European Politics of Memory and Legal Reinvention of History in CEE

    • Belgrade 2017
    • Presentation speakers
      • Uladzislau Belavusau, T.MC. Asser Institute, The Hague / University of Amsterdam, The Netherlands

    Abstract:

    This paper will look into the mechanics of legal prescription of certain historical memories in the selected country-studies of CEE. These memory laws and court interventions will be analyzed as a part of EU mnemonic space. Central to this reconstruction of the EU law and politics of memory are EU citizenship and prohibition of genocide denials. It can be drawn on two distinctive and sometimes overlapping paradigms. The first one embodies soft law that invites EU citizens to remember historical events and certifies “European” viewpoint on those events. Such events (e.g. commemoration of Holocaust, acknowledgement of communist atrocities, etc.) are often projected as common European memory via various resolutions of the EU Parliament. The second paradigm of memory-building straightforward outlaws the denial, trivialization and minimization of certain atrocities. Since the adoption of Framework Decision 2008/913/JHA, this second paradigm has become ever visible in EU law and politics of memory. After summarizing the arising EU law of memory, the paper will zoom into two CEE countries, which have been recently under critique of the dramatic decline in the standards of the rule of law, that is Hungary and Poland.
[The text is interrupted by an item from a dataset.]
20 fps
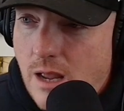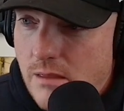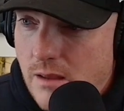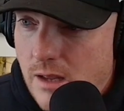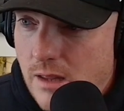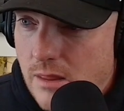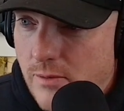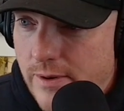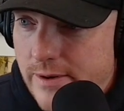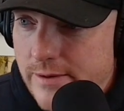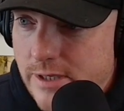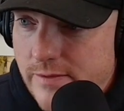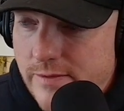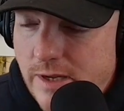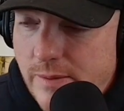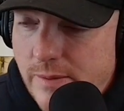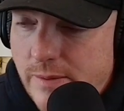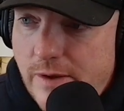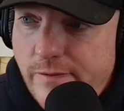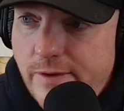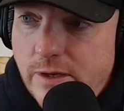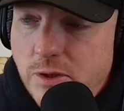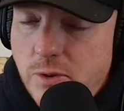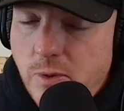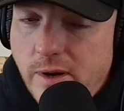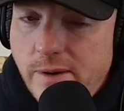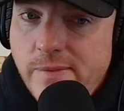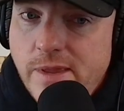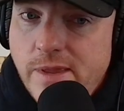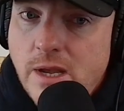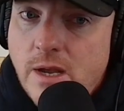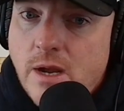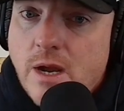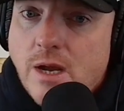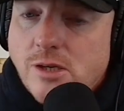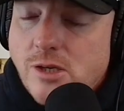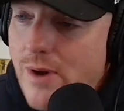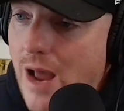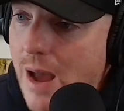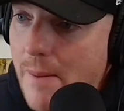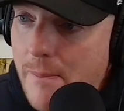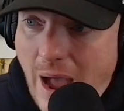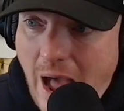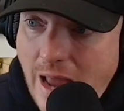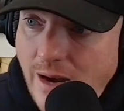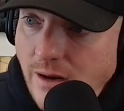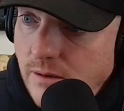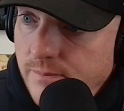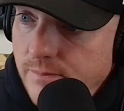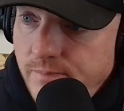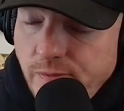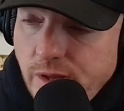I think, three hundred seventeen pound-feet of torque. So not bad.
The paper will compare various legal engagements with historical memory in these two countries from the fall of communism until the recent commemoration practices and restrictive legislative attempts to control collective remembrance. Finally, the paper will analyze whether these mnemonic practices in Hungary and Poland are compatible with European standards of freedom of (academic) expression, assembly, non-discrimination, dignity, and ultimately, the rule of law.